> **WHAT YOU HAVE TO DO**: Report each line of the records where "frames" occurs.

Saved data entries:
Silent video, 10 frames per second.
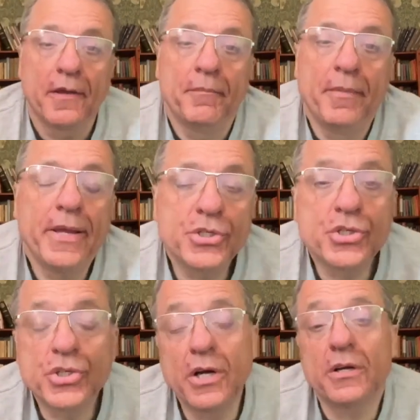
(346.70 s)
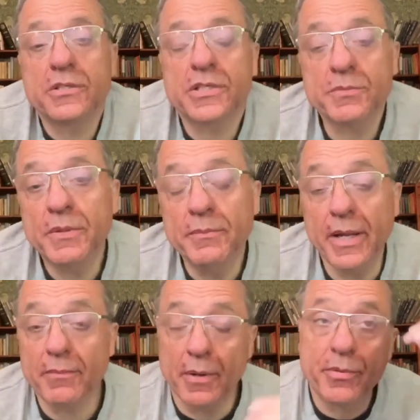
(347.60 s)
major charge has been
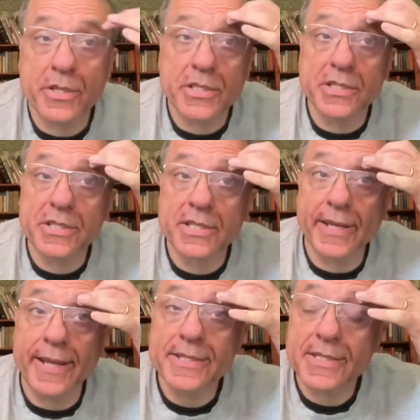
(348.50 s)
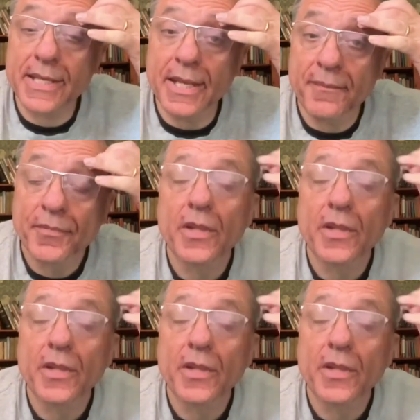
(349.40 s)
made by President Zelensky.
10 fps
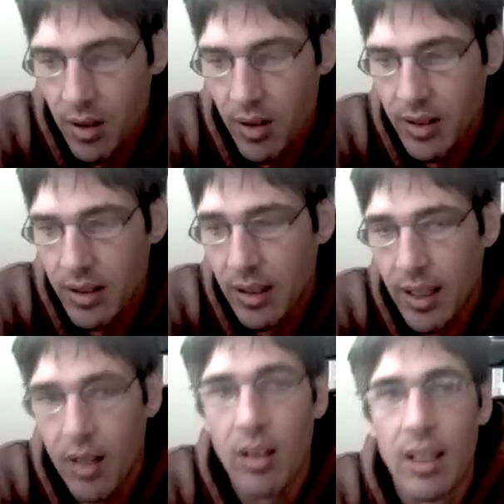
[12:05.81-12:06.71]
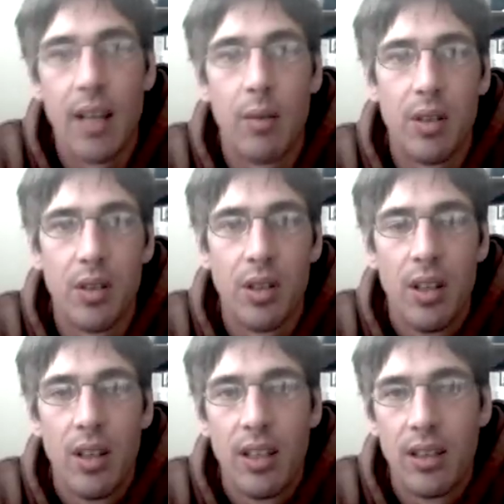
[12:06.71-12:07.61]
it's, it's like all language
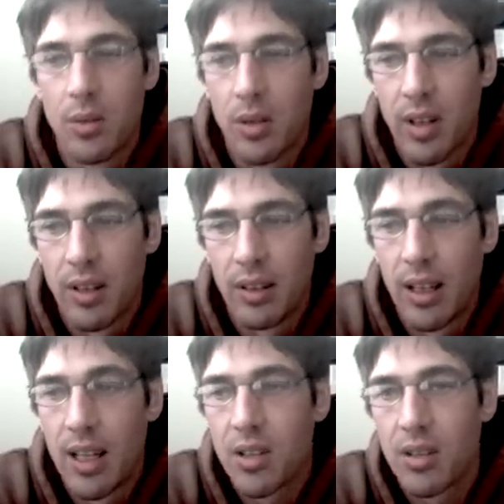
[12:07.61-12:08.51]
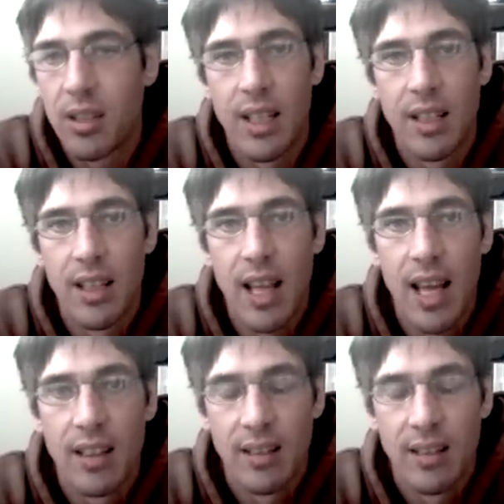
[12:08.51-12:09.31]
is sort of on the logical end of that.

--

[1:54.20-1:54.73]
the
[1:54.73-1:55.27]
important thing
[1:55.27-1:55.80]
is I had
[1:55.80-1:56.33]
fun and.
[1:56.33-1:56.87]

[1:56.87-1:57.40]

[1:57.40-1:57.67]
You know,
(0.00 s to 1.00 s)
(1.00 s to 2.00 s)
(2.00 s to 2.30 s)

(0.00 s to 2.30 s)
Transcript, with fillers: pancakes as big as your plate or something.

==

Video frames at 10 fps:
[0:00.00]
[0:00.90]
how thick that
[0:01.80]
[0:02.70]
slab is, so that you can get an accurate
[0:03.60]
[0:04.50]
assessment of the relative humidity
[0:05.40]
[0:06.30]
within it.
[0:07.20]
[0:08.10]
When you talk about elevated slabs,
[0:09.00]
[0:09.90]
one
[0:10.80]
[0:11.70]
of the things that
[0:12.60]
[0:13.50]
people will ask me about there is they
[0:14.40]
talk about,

> **TASK RESPONSE**:
Silent video, 10 frames per second.
Video frames at 10 fps:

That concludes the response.